Ethical internet marketing in an unethical world

I’ve never been a great fan of television but this last week or so I’ve been down with flu and often unable to sleep for coughing, but when I wasn’t in bed I had very little concentration to do any work that I felt I could rely on, so had to resort to the dreaded tube to while away the hours while my body fights off the virus. So I’ve been seeing rather more adverts than I’d like.

Now being an SEO means I’m involved in marketing, and that’s something that didn’t come easily to me. In fact I once, many years ago, defined marketing as persuading people to buy things they don’t need by lying to them. That was back in my book trade days with James Thin when one of my colleagues was doing a marketing course. One of the reasons I enjoyed working in the book trade was that we basically took an ethical approach to selling books.
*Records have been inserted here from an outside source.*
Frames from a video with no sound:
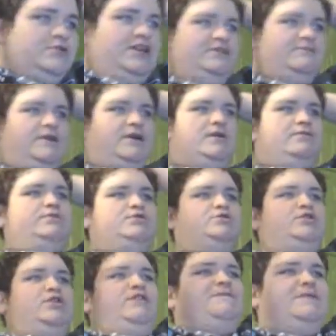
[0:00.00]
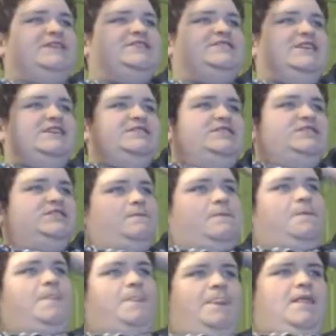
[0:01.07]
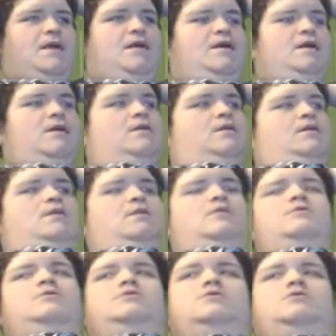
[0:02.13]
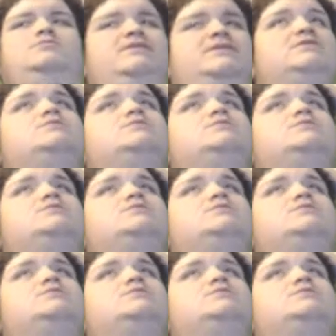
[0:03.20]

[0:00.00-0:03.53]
get my computer fixings. Oh my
We kept as wide a range of quality books as we were able to sell profitably, and we mainly sold to people who loved books and wanted the knowledge and literature they contained. (Maybe that’s why the old book trade has largely been wiped out by more business-savy competitors who were prepared to play dirty!)

Gradually I wised up and came to realise that marketing is at least a necessary evil if you’re going to stay in business, but in my subsequent move into website design, search engine optimisation and ecommerce I’ve always tried to stick to honest businesses and quality approaches to advertising, in the same way as I try to write quality content rather than regurgitated rubbish. But the problem is the world doesn’t always work the same way.

Those TV adverts I mentioned I’ve been seeing; I’m fine with the ones trying to get you to come to their store by highlighting cheap prices, even if they aren’t always typical. I’m ok with the ones selling dreams – “your life will be far better if you only had a …..”, even if they don’t always seem very realistic, caveat emptor and all that. I start to have problems with banks who advertise great interest rates which turn out to be fleeting or misleading, especially when we just bailed them out with money the government will claw back from us. But the one’s I really dislike are at another level entirely. What are those? Well for example there’s all those companies trying to part people from their gold jewellery at knock-down prices, who thankfully are reportedly being investigated (though it doesn’t seem to be discouraging the ads). Now there seems to be a spate of “need money quickly” ads with staggeringly high interest rates – 2356% APR on one I saw. (Isn’t that kinda like the rates that illegal moneylenders charge?)

TV ads like those make me ashamed to be human let alone be in a marketing-related business. The people who fall for them may be guillible but they might also be desperate, and I see no justification in taking advantage of them. We’re supposed to be a bit more evolved than that.

I sometimes wonder if the internet is evolving in the wrong direction. It started very ethical with lots of optimistic, almost utopian visions, but it’s become progressively more commercialised and with that has come the seedier side of human nature. I seem to remember a promising internet company that had a motto. What was it again? Oh yeah – “Don’t be Evil”. For some time everyone wondered how they would make money – all they seemed to want to do was provide good quality search results. Then they invented Adwords and money started pouring in. Unfortunately they also went and invented Adsense, and that generated loads of spammy low-value sites built purely for rankings by Black-hat SEOs to generate money-making clicks. And to combat those leech-like sites more people started more trickery and more low-value, often autogenerated or scraped content sites.

I could build loads of sites like that and make money, but that’s not my way. I want the internet to be better than that and I care more about being able to look at myself in the mirror than being rich.

Flu-fuelled thoughts aren’t always the clearest and I when I came back to it I realised that this post was meandering a bit. While I was working out how to finish it off I saw a new post from Aaron Wall – Slow & Steady vs Hype, Crash & Burn – which deals with the sort of get-rich-quick scammy marketing that I dislike so much. This is the sort of thing that gets internet marketing a bad name. Yet remarkably often the perpetrators have developed sufficient reputation to get away with it for a long time before the smelly stuff hits the air distribution system. I’m reminded
of the heavyweight financial gurus and dodgy accountants that turn out to have been swindling their customers for ages (and then often get let out of jail on grounds of age and ill-health). And I’m horrified that my daily SEO group updates from LinkedIn seem to be increasingly populated by Multi-Level-Marketing related posts. The last thing the SEO industry needs is to be associated with such blatant pyramid schemes or the stuff that Aaron’s talking about.

I still haven’t thought of a snazzy hook but maybe that’s the point of this post – there aren’t any shortcuts for good businesses. Good long-term marketing has to be built on solid ethical approaches.

So if you’re looking for someone to get you search rankings for some get rich quick scheme by dodgy black hat tricks or worthless comment spam then move on, you’re in the wrong place – don’t call me. I’ve spent a lifetime developing principles and I don’t plan to break them now. On the other hand if you have an honest business and you want advice on how to maximise it through ethical internet marketing and SEO then that’s the way I like to operate (when I don’t have flu).